Work item —
Restate the data below word for word, keeping each line intact.

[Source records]
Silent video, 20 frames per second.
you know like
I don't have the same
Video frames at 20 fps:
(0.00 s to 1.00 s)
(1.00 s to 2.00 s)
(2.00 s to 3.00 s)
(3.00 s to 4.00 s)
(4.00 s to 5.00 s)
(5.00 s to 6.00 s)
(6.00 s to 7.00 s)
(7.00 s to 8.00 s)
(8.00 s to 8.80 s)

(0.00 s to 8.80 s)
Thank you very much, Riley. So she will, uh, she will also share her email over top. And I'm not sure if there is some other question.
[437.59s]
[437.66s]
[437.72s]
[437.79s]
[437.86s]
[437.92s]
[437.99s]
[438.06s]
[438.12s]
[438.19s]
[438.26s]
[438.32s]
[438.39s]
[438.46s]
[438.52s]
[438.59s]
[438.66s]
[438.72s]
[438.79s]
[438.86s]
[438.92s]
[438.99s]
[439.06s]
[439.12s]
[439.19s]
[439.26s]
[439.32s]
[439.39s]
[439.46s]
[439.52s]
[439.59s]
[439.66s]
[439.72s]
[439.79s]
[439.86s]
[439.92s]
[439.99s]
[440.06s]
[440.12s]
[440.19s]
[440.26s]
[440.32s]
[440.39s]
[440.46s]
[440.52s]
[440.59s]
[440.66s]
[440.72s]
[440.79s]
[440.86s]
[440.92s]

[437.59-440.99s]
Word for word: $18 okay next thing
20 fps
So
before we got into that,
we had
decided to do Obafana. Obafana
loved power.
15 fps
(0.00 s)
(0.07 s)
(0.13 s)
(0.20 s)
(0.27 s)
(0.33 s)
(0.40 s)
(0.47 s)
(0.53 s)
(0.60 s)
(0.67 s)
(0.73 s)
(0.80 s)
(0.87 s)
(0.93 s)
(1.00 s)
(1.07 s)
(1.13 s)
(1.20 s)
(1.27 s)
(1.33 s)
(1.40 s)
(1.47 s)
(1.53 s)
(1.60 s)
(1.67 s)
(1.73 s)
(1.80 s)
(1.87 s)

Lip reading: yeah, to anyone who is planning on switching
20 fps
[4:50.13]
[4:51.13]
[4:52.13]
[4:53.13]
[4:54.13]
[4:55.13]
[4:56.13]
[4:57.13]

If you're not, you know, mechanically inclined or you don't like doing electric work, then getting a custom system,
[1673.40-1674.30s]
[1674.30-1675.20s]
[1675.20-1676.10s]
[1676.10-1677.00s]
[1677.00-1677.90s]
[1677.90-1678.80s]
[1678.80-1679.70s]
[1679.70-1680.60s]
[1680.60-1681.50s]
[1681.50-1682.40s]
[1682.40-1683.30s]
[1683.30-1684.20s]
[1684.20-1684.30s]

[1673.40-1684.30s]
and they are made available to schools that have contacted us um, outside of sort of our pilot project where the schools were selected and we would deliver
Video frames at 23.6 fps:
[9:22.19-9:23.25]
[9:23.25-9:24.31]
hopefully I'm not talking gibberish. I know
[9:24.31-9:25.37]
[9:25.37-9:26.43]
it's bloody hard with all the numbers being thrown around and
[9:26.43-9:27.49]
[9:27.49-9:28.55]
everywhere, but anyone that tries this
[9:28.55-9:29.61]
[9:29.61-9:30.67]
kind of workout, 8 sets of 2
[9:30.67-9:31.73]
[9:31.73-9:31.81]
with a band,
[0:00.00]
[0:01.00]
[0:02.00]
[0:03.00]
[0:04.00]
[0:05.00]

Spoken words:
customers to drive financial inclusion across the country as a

Answer section —
Silent video, 20 frames per second.
you know like
I don't have the same
Video frames at 20 fps:
(0.00 s to 1.00 s)
(1.00 s to 2.00 s)
(2.00 s to 3.00 s)
(3.00 s to 4.00 s)
(4.00 s to 5.00 s)
(5.00 s to 6.00 s)
(6.00 s to 7.00 s)
(7.00 s to 8.00 s)
(8.00 s to 8.80 s)

(0.00 s to 8.80 s)
Thank you very much, Riley. So she will, uh, she will also share her email over top. And I'm not sure if there is some other question.
[437.59s]
[437.66s]
[437.72s]
[437.79s]
[437.86s]
[437.92s]
[437.99s]
[438.06s]
[438.12s]
[438.19s]
[438.26s]
[438.32s]
[438.39s]
[438.46s]
[438.52s]
[438.59s]
[438.66s]
[438.72s]
[438.79s]
[438.86s]
[438.92s]
[438.99s]
[439.06s]
[439.12s]
[439.19s]
[439.26s]
[439.32s]
[439.39s]
[439.46s]
[439.52s]
[439.59s]
[439.66s]
[439.72s]
[439.79s]
[439.86s]
[439.92s]
[439.99s]
[440.06s]
[440.12s]
[440.19s]
[440.26s]
[440.32s]
[440.39s]
[440.46s]
[440.52s]
[440.59s]
[440.66s]
[440.72s]
[440.79s]
[440.86s]
[440.92s]

[437.59-440.99s]
Word for word: $18 okay next thing
20 fps
So
before we got into that,
we had
decided to do Obafana. Obafana
loved power.
15 fps
(0.00 s)
(0.07 s)
(0.13 s)
(0.20 s)
(0.27 s)
(0.33 s)
(0.40 s)
(0.47 s)
(0.53 s)
(0.60 s)
(0.67 s)
(0.73 s)
(0.80 s)
(0.87 s)
(0.93 s)
(1.00 s)
(1.07 s)
(1.13 s)
(1.20 s)
(1.27 s)
(1.33 s)
(1.40 s)
(1.47 s)
(1.53 s)
(1.60 s)
(1.67 s)
(1.73 s)
(1.80 s)
(1.87 s)

Lip reading: yeah, to anyone who is planning on switching
20 fps
[4:50.13]
[4:51.13]
[4:52.13]
[4:53.13]
[4:54.13]
[4:55.13]
[4:56.13]
[4:57.13]

If you're not, you know, mechanically inclined or you don't like doing electric work, then getting a custom system,
[1673.40-1674.30s]
[1674.30-1675.20s]
[1675.20-1676.10s]
[1676.10-1677.00s]
[1677.00-1677.90s]
[1677.90-1678.80s]
[1678.80-1679.70s]
[1679.70-1680.60s]
[1680.60-1681.50s]
[1681.50-1682.40s]
[1682.40-1683.30s]
[1683.30-1684.20s]
[1684.20-1684.30s]

[1673.40-1684.30s]
and they are made available to schools that have contacted us um, outside of sort of our pilot project where the schools were selected and we would deliver
Video frames at 23.6 fps:
[9:22.19-9:23.25]
[9:23.25-9:24.31]
hopefully I'm not talking gibberish. I know
[9:24.31-9:25.37]
[9:25.37-9:26.43]
it's bloody hard with all the numbers being thrown around and
[9:26.43-9:27.49]
[9:27.49-9:28.55]
everywhere, but anyone that tries this
[9:28.55-9:29.61]
[9:29.61-9:30.67]
kind of workout, 8 sets of 2
[9:30.67-9:31.73]
[9:31.73-9:31.81]
with a band,
[0:00.00]
[0:01.00]
[0:02.00]
[0:03.00]
[0:04.00]
[0:05.00]

Spoken words:
customers to drive financial inclusion across the country as a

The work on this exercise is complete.